A tach reading is key for prop tuning.


----------



## Zika (Aug 6, 2015)

So you replaced the original engine with the '18 Yammie 40? If so, once you install a tach (temporary or permanent)and the new prop, check the engine owner's manual to confirm the top RPM level. Ideally you should be turning about 5950-6000 at WOT.


----------



## mwolaver (Feb 6, 2014)

Ordered a Tiny Tach. Yes, the original yamaha F40 was replaced with a new F40. Owners manual says 6000 rpm, so that will be my goal. Will report further.


----------



## mwolaver (Feb 6, 2014)

Side note: Ordered my new prop from Nettle props in Austin, I believe. Nice folks and offering a break on shipping and a coupon towards prop work, when you order on their website. I heard good things about JT from the folks at powertech.


----------



## isubarui (Aug 10, 2015)

I've had a REB3 on my suzuki 30 4 stroke for about a year and never hit full RPM's. Could never get the motor very high up on the jack plate. Tried to put a cavitation plate on but that didnt help at all and actually slowed the boat down. Had more cupping put on the prop and can now raise the motor high enough that I'm hitting RPM's and speed is about where it was before the cavitation plate.


----------



## mwolaver (Feb 6, 2014)

Good info @Isu. I ran the boat yesterday with the new tach (had to fiddle with the number and arrangement of wraps on the plug wire) and the REB3. Hole shot is good; seems to be all I need. Top speed and rev's are 28 kts @ 5600. I really don't need any more speed, but would like the engine to be able to turn at 6000 (approx full rev's on my manual). I will run the original, worn REB3 and the stock AL prop and see what kind of numbers they get me. Then I'll call Powertech and see what they recommend.... or JT at Nettles.

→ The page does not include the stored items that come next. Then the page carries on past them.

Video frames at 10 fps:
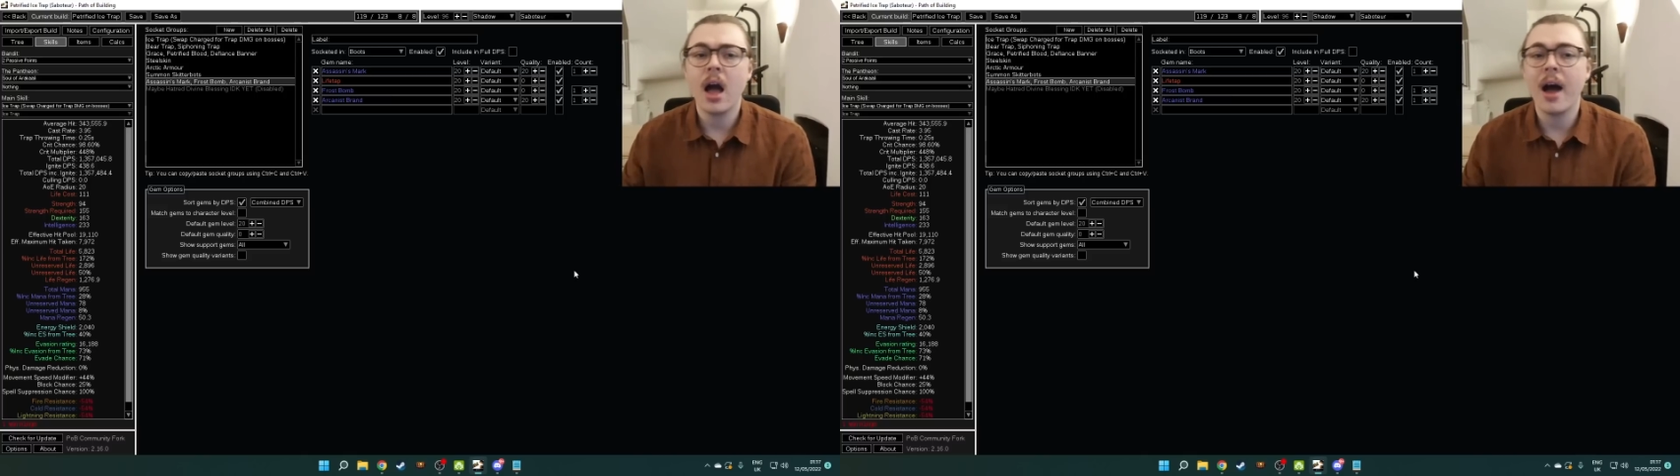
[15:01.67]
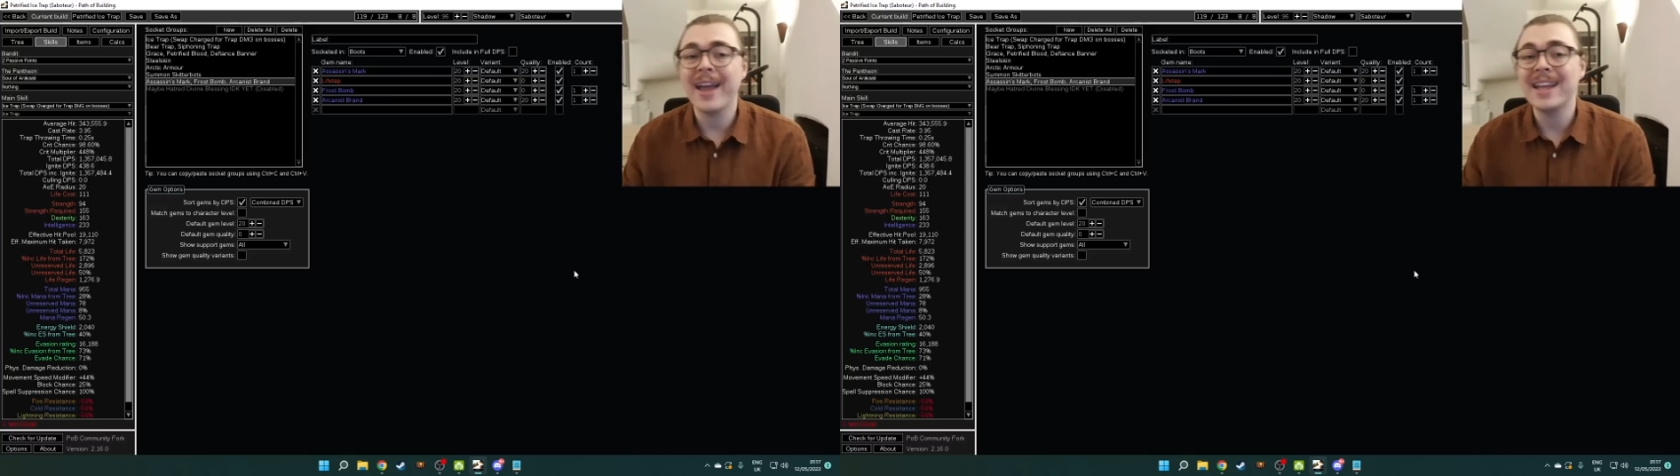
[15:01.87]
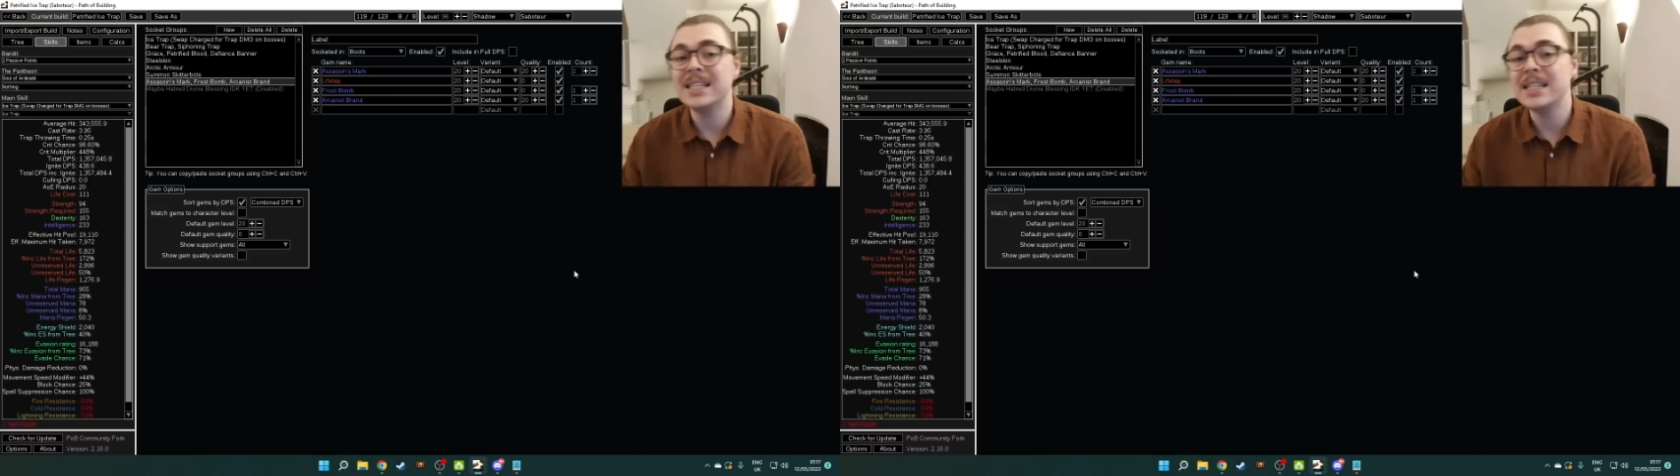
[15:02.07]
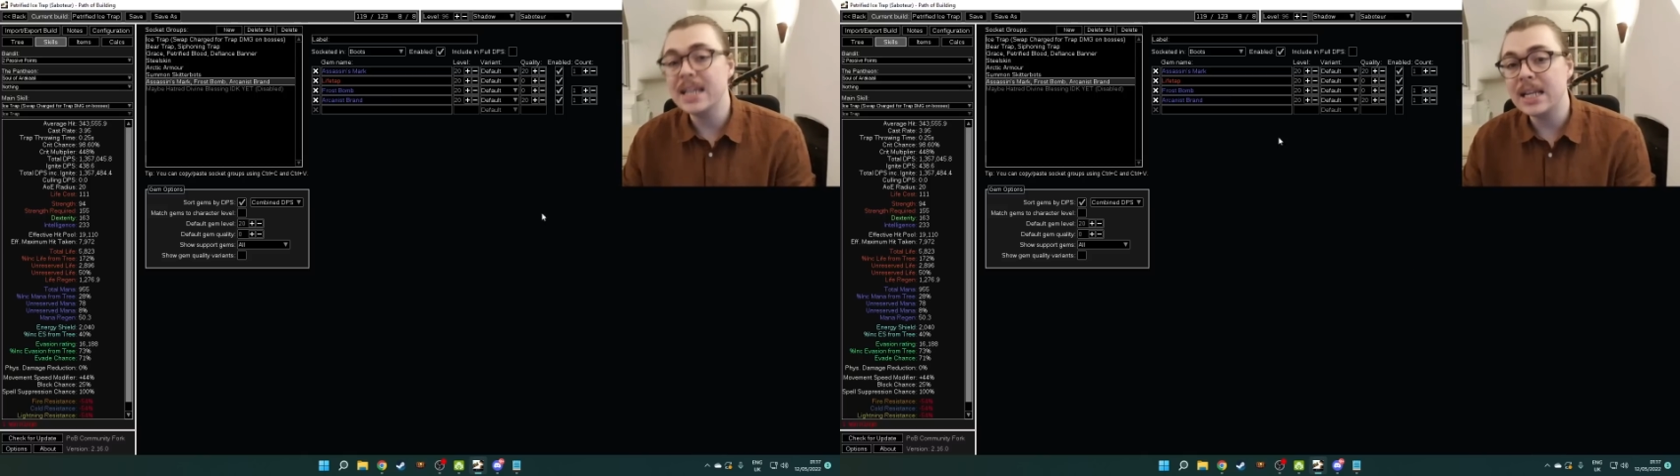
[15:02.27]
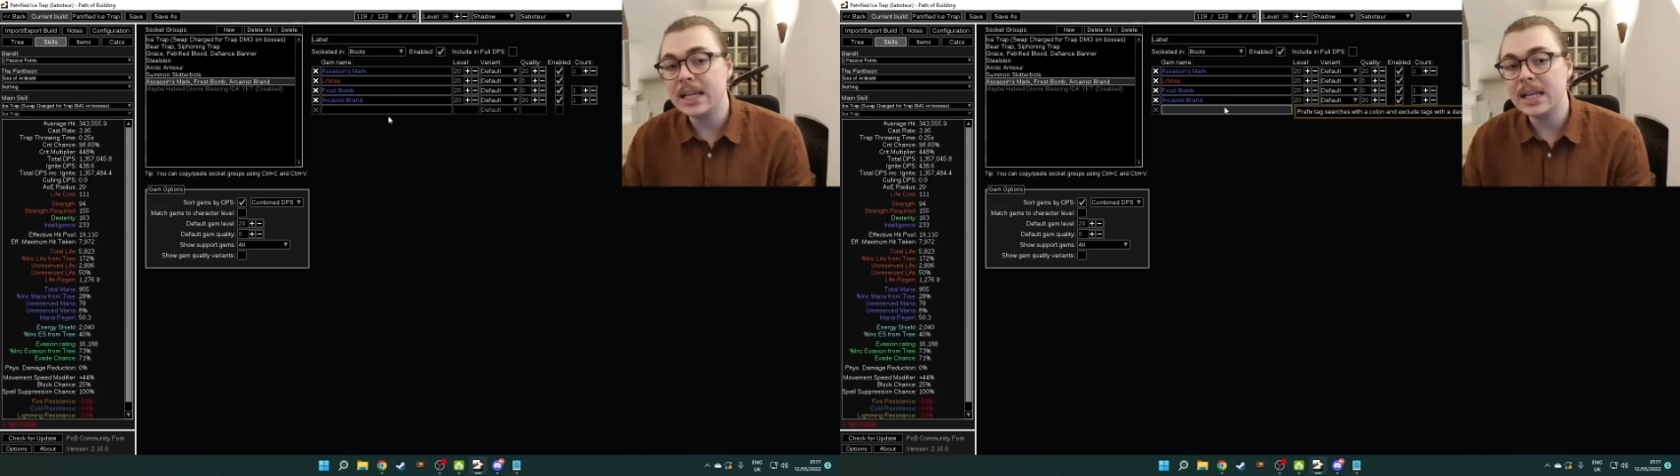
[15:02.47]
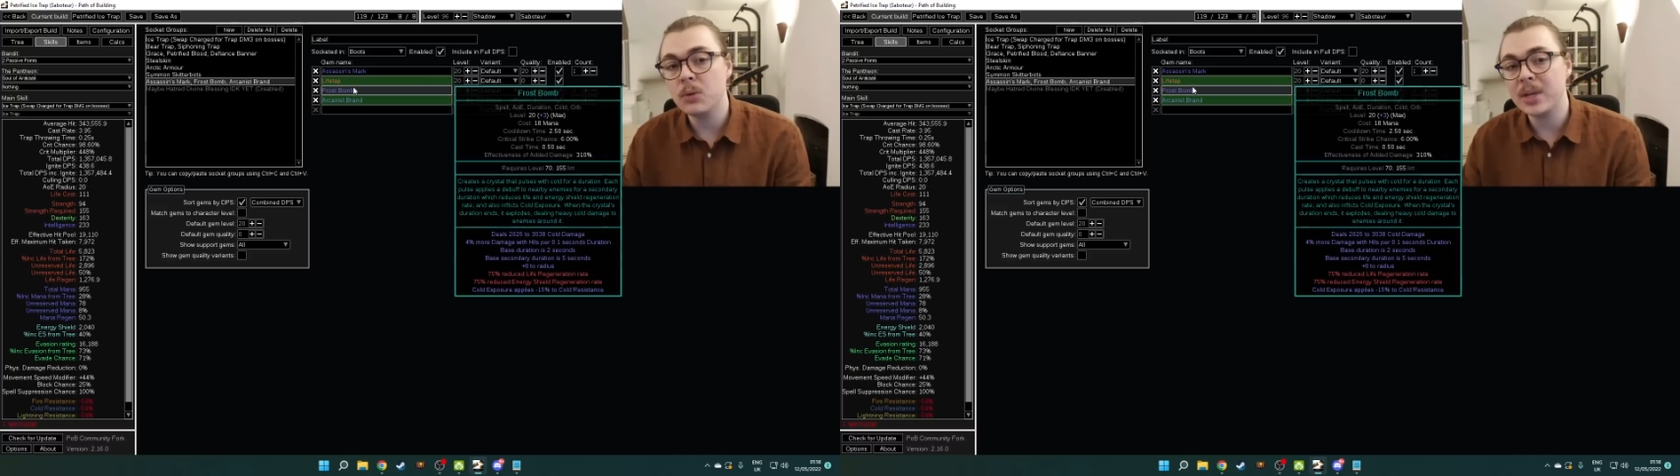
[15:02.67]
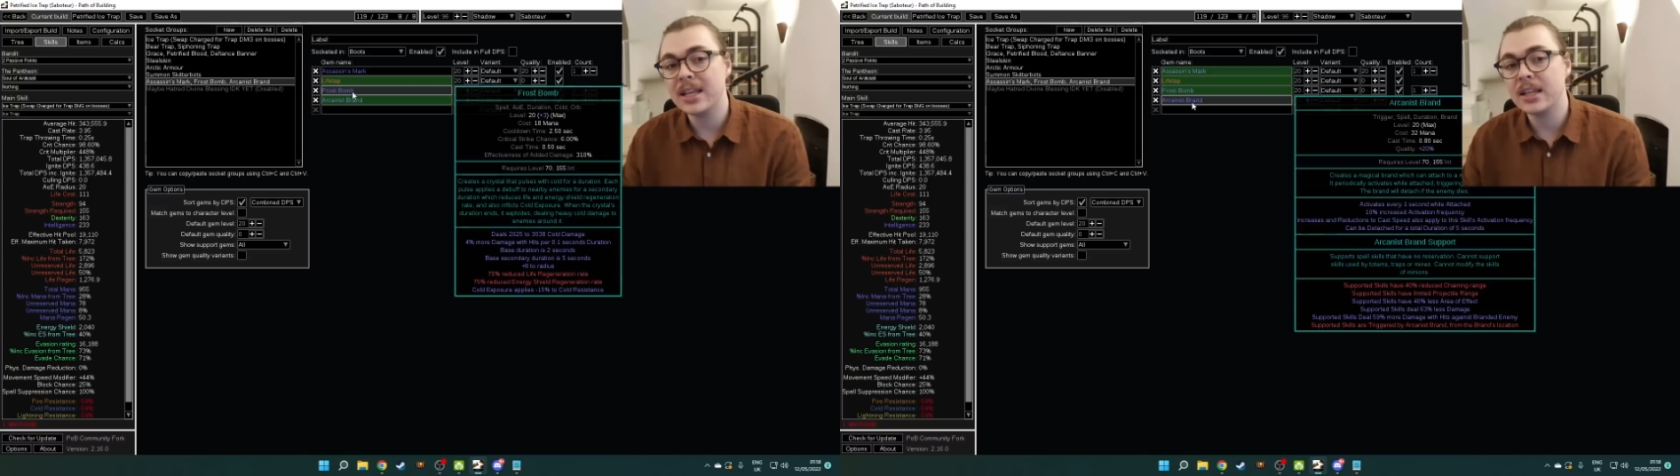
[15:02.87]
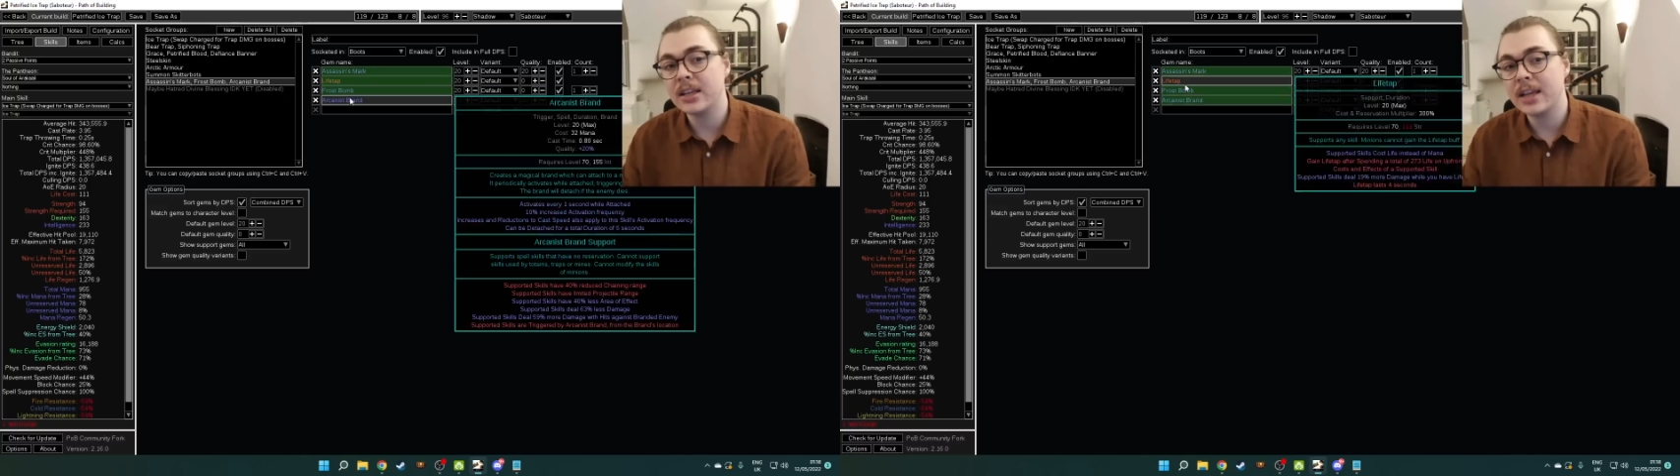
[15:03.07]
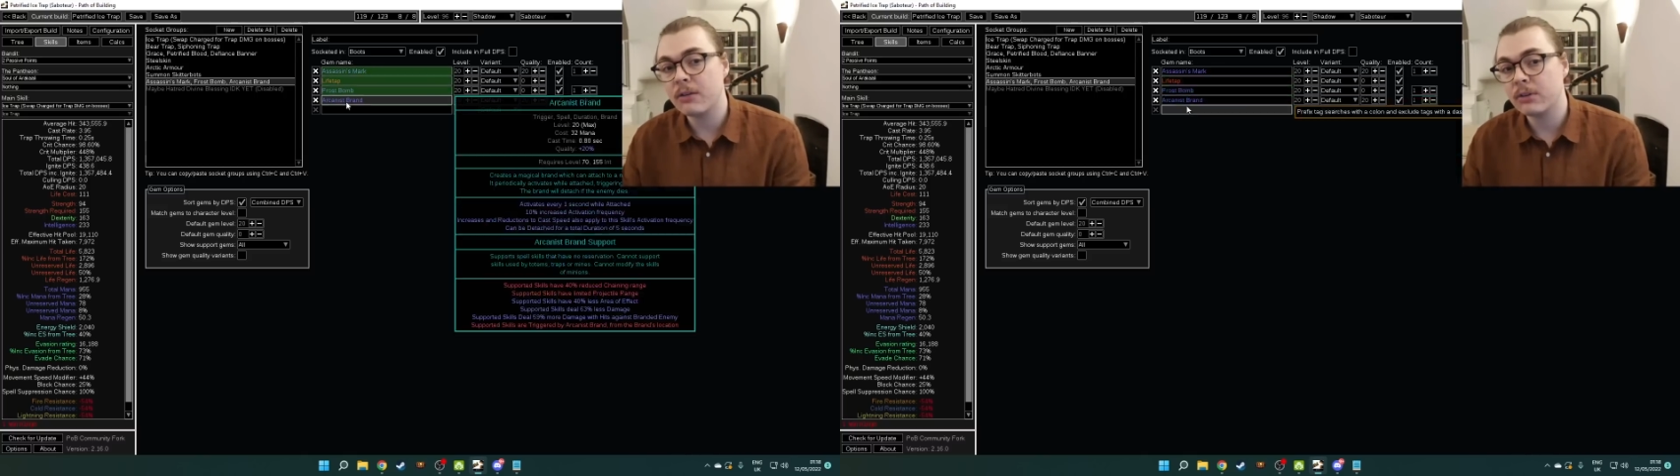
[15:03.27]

Ideally, we get rid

Edit: Also wanted to note that I get very little, almost no, bow lift when I trim out the engine. Not sure I need this on a regular bases, but that would potentially let my engine run out and get more rev's, I'd guess.


----------



## TheAdamsProject (Oct 29, 2007)

As with any prop, even a brand new one, you might be surprised the extra performance you will get by having it balanced and blue printed. You would think paying several hundred dollars for a new prop is would be perfect out of the box, but they are not. Just something to keep in mind if you finally get the prop almost dialed in, having it B&B might be the finishing touch.


----------



## mwolaver (Feb 6, 2014)

Still working on the break-in for the outboard. Robert from Nettle props advised to wait to the end of the break-in before doing any prop work. Will complete break-in and retake the max rev's and speed and check back in with Nettle's.


----------



## mwolaver (Feb 6, 2014)

I wanted to update everyone on my recent, and most likely final, prop change. The engine now has approx 200 hours and I have been running the REB3R13P powertech prop. Working with a local yamaha tech, I found that this prop max'd out at 5500 rpm and 33 mph. Powertech plugged in those numbers and declared this prop very efficient. They recommended dropping down an inch in pitch and changing to a "stern lifting" blade. I have installed an SCB3R12P and today my numbers were 5800 rpm and 32 mph with a slightly heavier than normal payload and calm conditions. Holeshot is marginally improved and I believe the bow comes up a tad less with the new prop.

I am happy with these numbers and will most likely stay here. I hope someone finds this information helpful.
Mark


----------